Education about transgender awareness and rights is a key component going forward; even within the LGBT community there is a lack of understanding sometimes. Ohio is one of only four states where transgender individuals can’t change the gender marker on their birth certificate after transitioning, which affects the ability to travel and update other important documents, according to Grant Stancliff of Equality Ohio.

On a basic level, the LGBT movement is fighting some of the same battles it has fought since the very beginning, like young homelessness. A Supreme Court decision can’t prevent a family from kicking gay youth out of the home, and according to Chris Geggie, roughly half of homeless youth are LGBT.

And another major legal hurdle still stands—there is no Ohio law preventing LGBT persons from being discriminated against in housing, employment, and public accommodations. In the way that Why Marriage Matters Ohio fought for marriage equality, a newly formed coalition called Ohio Competes will bear the torch for equality in the workplace and public life. Equality Ohio, HRC, and ACLU of Ohio again joined forces to begin a campaign that will work with the legislature this session to try to pass a statewide bill guaranteeing those legal protections. Nationally, the Equal Employment Opportunity Council—the independent commission in charge of enforcing federal nondiscrimination laws—ruled in July that workplace discrimination based on sexual orientation violates the Civil Rights Act of 1964. The decision applies directly to federal employees and is also taken into consideration by the courts in cases involving the private sector.

“Gay couples don’t enter into parenthood lightly. It’s very thought out … it’s time-consuming, expensive, stressful and exciting, but there are two people who are very committed to a child.”

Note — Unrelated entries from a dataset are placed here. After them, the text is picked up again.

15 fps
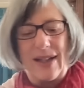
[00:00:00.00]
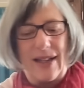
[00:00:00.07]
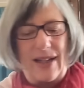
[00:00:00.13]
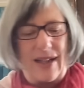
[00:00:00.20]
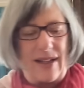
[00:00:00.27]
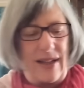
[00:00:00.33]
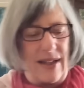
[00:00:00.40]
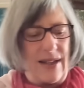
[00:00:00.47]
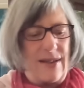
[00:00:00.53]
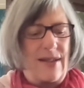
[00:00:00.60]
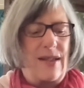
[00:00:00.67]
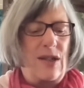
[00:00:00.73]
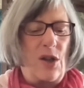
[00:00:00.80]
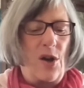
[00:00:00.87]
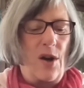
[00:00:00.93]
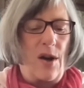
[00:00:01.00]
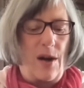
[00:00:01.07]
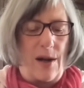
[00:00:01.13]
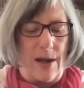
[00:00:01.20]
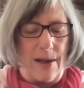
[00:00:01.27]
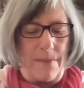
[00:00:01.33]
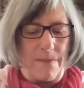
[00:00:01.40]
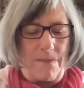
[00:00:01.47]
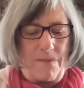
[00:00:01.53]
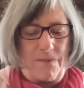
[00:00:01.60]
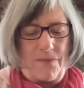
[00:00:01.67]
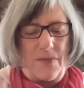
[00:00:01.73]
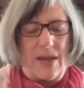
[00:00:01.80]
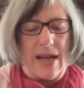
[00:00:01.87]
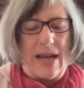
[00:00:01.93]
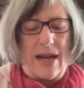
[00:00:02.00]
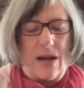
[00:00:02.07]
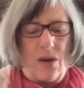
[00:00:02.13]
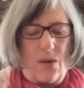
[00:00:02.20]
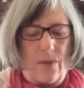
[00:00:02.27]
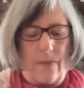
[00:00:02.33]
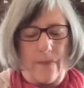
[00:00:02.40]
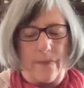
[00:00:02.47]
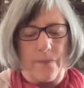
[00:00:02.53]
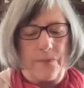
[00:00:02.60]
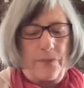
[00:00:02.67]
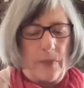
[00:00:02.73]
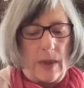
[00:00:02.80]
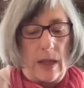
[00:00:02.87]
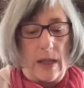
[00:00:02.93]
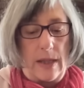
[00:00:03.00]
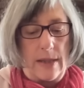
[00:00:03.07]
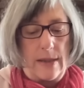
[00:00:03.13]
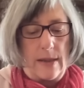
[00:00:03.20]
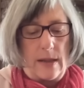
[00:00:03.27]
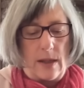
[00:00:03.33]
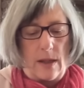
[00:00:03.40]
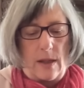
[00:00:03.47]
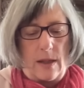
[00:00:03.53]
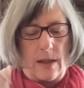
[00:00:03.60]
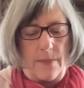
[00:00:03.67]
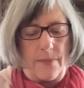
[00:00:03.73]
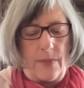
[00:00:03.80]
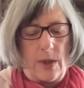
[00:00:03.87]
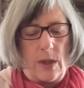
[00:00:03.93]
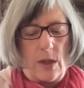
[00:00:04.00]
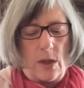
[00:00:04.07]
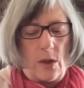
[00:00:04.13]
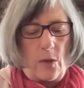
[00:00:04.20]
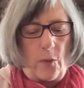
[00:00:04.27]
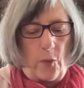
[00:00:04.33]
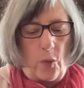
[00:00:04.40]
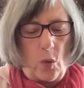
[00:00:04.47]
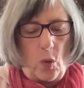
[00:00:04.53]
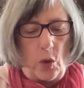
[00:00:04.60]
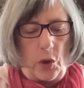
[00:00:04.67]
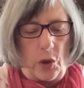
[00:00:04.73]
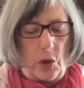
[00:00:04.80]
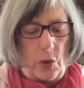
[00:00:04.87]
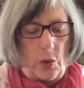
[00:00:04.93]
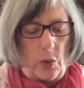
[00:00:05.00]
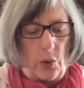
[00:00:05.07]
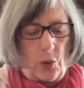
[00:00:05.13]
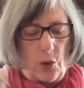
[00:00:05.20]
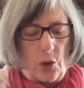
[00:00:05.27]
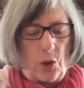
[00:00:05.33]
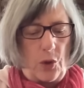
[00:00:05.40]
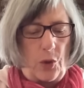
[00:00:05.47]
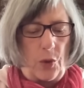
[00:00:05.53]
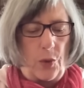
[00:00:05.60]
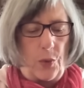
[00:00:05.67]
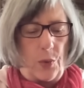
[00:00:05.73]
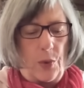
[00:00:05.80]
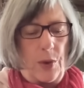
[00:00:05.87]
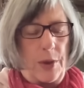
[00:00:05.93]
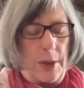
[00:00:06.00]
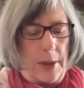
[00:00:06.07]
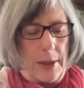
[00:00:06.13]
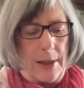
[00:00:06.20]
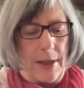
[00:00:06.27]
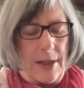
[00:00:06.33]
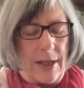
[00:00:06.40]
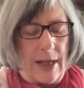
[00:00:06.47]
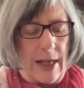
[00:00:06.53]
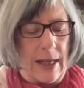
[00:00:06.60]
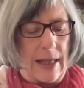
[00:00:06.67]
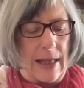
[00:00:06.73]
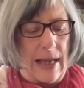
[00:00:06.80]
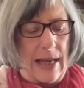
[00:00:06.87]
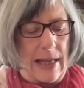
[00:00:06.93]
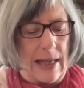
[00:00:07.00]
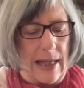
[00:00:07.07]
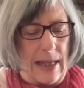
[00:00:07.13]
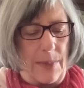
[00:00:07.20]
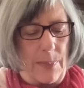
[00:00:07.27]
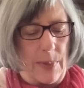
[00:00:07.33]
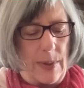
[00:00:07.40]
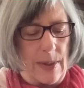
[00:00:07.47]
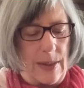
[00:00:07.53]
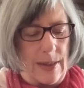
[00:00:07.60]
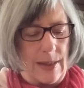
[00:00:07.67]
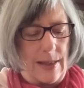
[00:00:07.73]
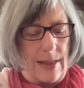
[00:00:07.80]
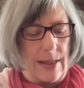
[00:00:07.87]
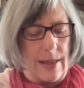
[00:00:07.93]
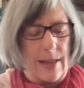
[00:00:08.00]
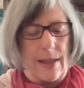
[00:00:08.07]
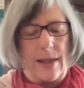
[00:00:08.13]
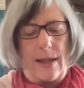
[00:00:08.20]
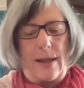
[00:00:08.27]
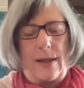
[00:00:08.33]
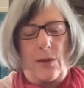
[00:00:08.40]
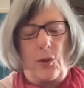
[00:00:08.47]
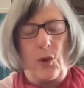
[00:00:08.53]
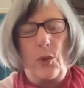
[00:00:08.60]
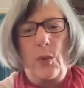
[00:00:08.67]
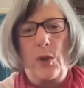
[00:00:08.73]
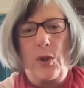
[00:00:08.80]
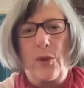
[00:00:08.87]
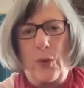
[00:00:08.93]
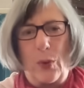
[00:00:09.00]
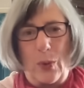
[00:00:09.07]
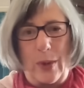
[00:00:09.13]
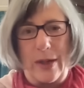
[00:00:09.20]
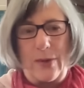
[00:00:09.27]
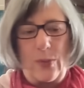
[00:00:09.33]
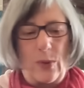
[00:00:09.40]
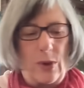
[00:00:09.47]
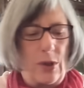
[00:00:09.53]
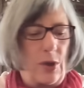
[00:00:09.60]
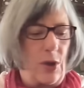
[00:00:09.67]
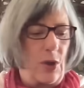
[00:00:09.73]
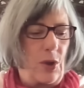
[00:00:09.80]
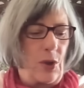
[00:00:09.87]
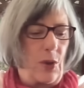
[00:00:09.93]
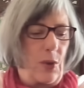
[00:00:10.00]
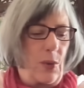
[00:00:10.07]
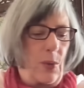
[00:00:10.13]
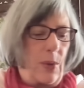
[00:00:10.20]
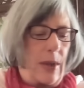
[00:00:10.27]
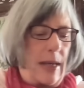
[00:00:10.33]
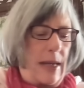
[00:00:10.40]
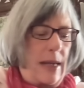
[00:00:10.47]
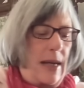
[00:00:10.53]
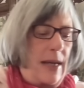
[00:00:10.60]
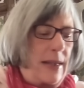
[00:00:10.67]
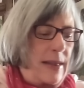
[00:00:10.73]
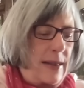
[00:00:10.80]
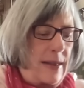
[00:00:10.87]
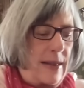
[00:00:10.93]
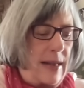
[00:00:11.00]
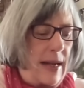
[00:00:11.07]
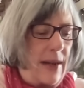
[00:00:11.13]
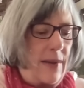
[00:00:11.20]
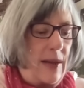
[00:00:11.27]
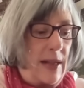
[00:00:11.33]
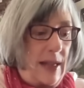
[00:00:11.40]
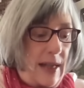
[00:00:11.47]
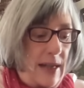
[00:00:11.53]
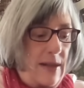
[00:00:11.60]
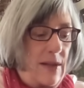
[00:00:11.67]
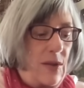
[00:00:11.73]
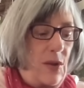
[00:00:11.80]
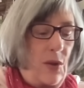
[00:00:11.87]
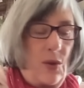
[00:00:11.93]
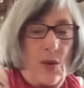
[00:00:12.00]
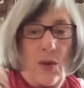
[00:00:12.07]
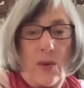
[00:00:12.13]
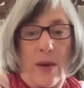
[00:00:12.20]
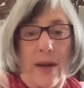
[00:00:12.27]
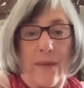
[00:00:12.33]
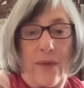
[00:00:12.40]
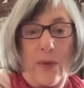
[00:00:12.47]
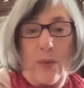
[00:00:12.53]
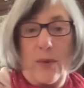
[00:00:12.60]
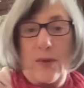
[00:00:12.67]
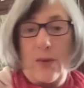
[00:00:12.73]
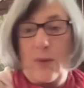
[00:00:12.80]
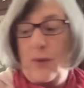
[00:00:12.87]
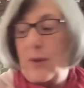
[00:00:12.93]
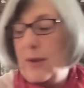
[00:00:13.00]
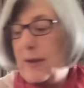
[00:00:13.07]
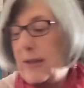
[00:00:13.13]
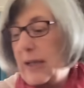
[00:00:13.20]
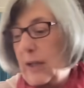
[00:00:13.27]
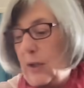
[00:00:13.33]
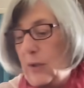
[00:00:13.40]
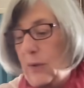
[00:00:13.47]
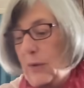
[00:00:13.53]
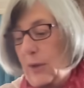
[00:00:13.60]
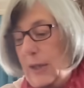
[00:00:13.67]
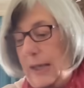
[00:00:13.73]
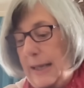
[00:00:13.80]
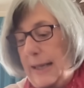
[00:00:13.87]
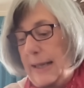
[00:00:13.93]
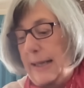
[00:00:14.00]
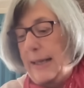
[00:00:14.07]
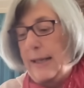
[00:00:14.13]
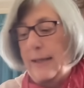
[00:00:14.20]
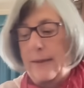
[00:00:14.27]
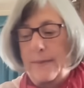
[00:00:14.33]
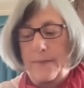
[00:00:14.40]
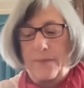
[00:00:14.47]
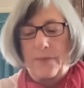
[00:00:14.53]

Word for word: it is time now it is time for you to take that leap do what you've always wanted to do and understand that yes you do have the resources that you need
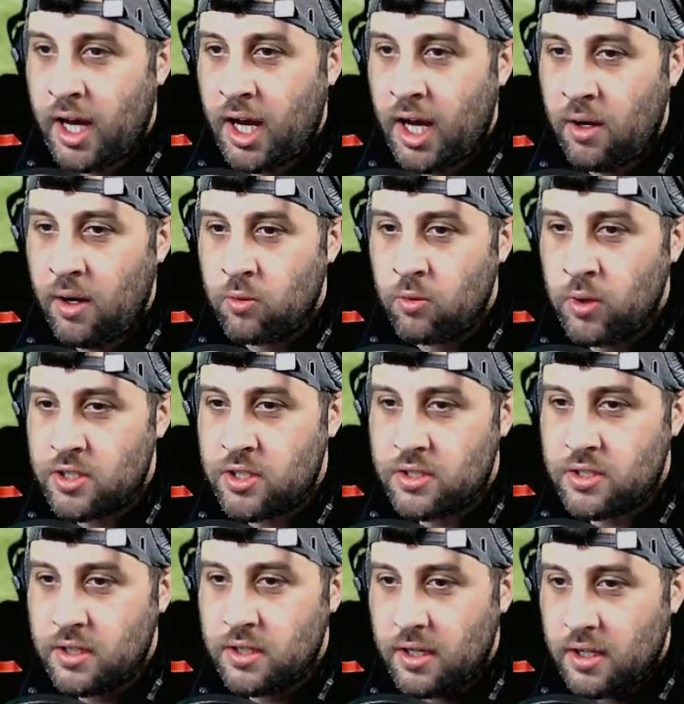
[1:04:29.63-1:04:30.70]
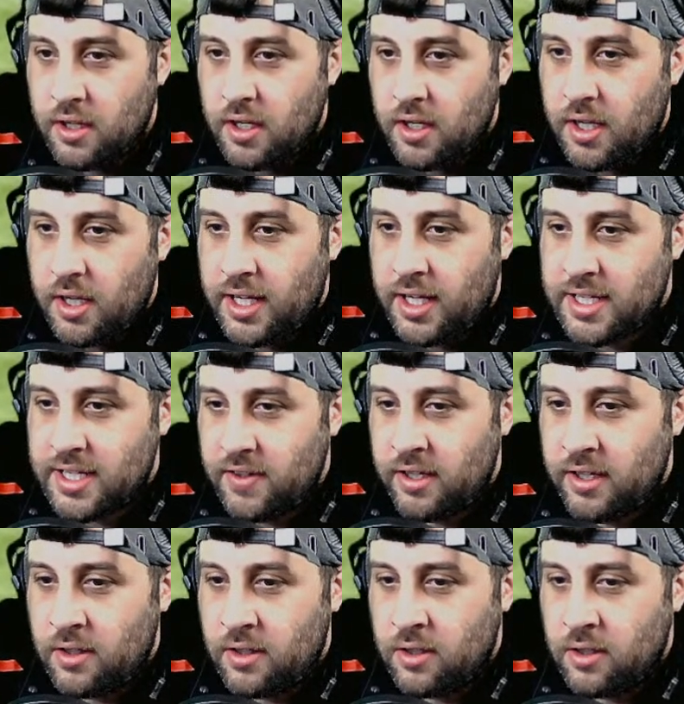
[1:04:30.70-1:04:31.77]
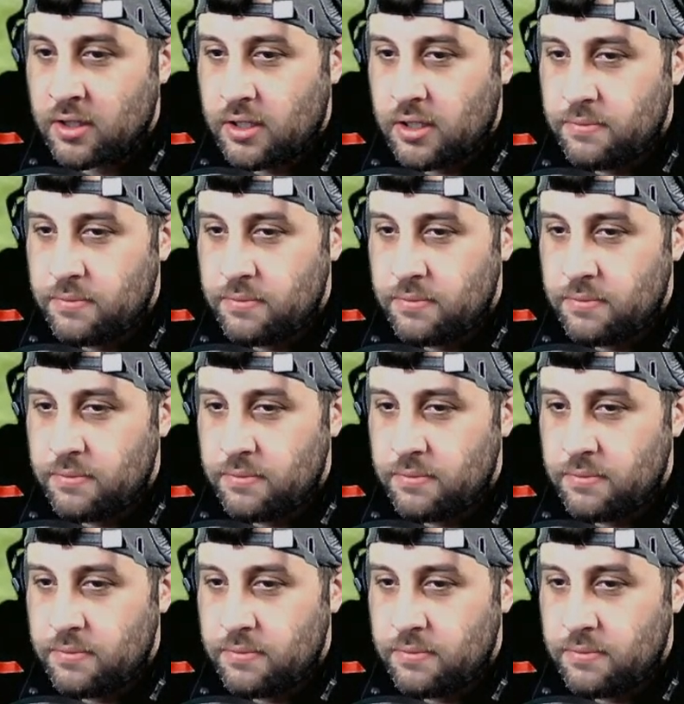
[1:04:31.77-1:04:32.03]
Which, let's have a little look.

Chris Walker, a professor of law at Ohio State and former clerk for Justice Kennedy, said that most of the action in the near future will be at state and local levels before it eventually trickles to the courts. Governor Kasich issued an executive order in 2011 that protects employees from discrimination based on sexual orientation, but it only applies to state workers and doesn’t extend to gender identity. Meanwhile, Columbus, Cincinnati, Cleveland, and Toledo already have comprehensive local laws protecting LGBT citizens against discrimination.

In March, a Bexley business named Next Door Stories declined to provide videographer services for the same-sex wedding ceremony of Jenn Moffitt and Jerra Knicely. The couple began an online boycott of the business, and by the end of March, Bexley City Council vowed to pass a nondiscrimination ordinance. Officials worked closely with Equality Ohio to draft it, according to Stancliff, and it passed on June 23. It was another victory for the movement, but it also pointed to a pending standoff.

“With momentum comes backlash,” Stancliff said. “And this year we’ve already seen, not just in Ohio but across the country, over 100 anti-LGBT bills put forward in state legislatures.”

The First and Fourteenth

“Can you imagine if a baker said to a Christian couple, ‘I’m sorry, we don’t believe in Christianity so we’re not gonna bake you a cake,” Tom Grote said, laughing. “We would have a war. They would go absolutely crazy.”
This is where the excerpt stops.